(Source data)
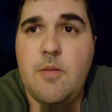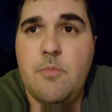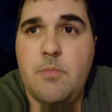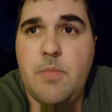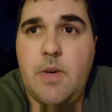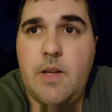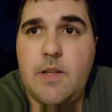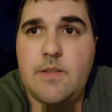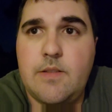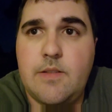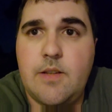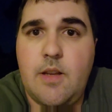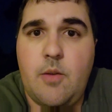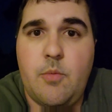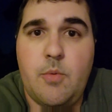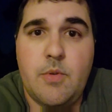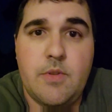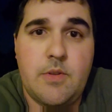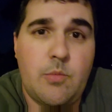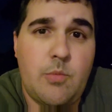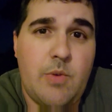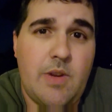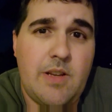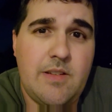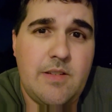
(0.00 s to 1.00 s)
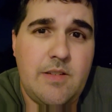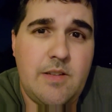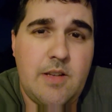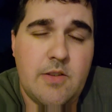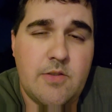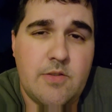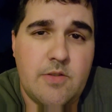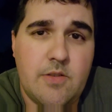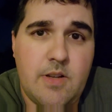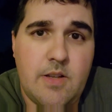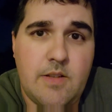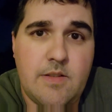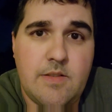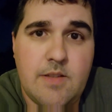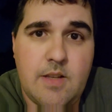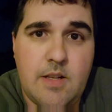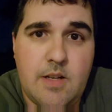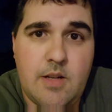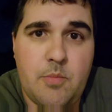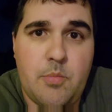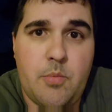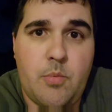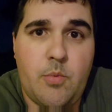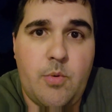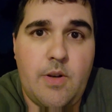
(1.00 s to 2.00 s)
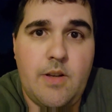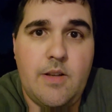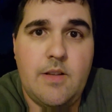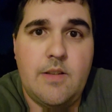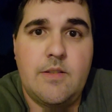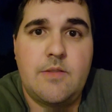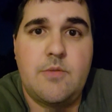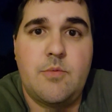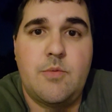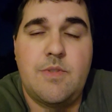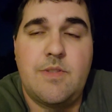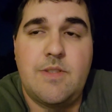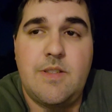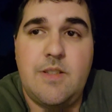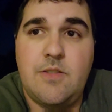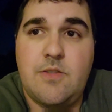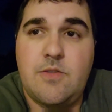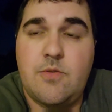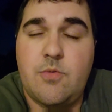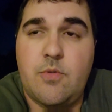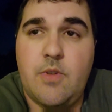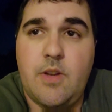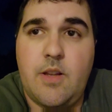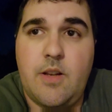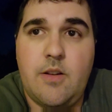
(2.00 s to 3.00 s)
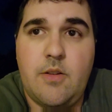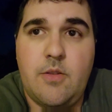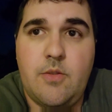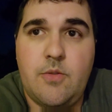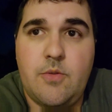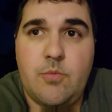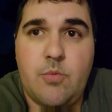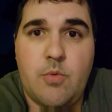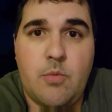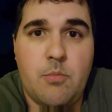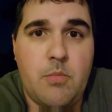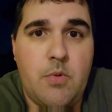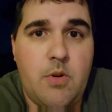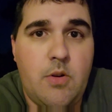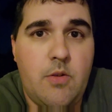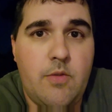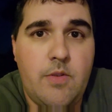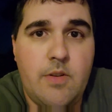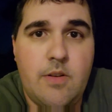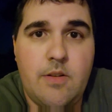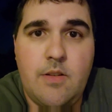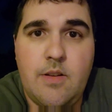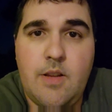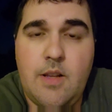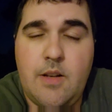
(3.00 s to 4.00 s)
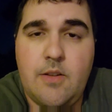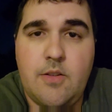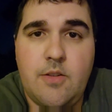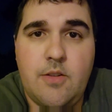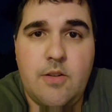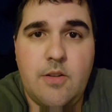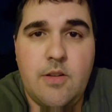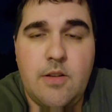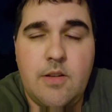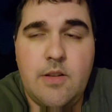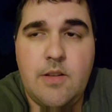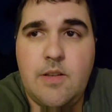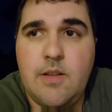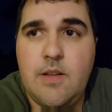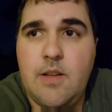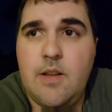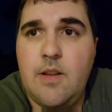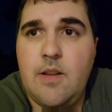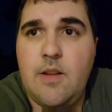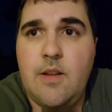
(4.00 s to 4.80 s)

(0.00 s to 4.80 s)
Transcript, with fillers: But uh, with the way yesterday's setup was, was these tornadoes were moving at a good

* Task instructions
Exactly as written, restate all of the data, leaving out the images.

* Output
(0.00 s to 1.00 s)
(1.00 s to 2.00 s)
(2.00 s to 3.00 s)
(3.00 s to 4.00 s)
(4.00 s to 4.80 s)

(0.00 s to 4.80 s)
Transcript, with fillers: But uh, with the way yesterday's setup was, was these tornadoes were moving at a good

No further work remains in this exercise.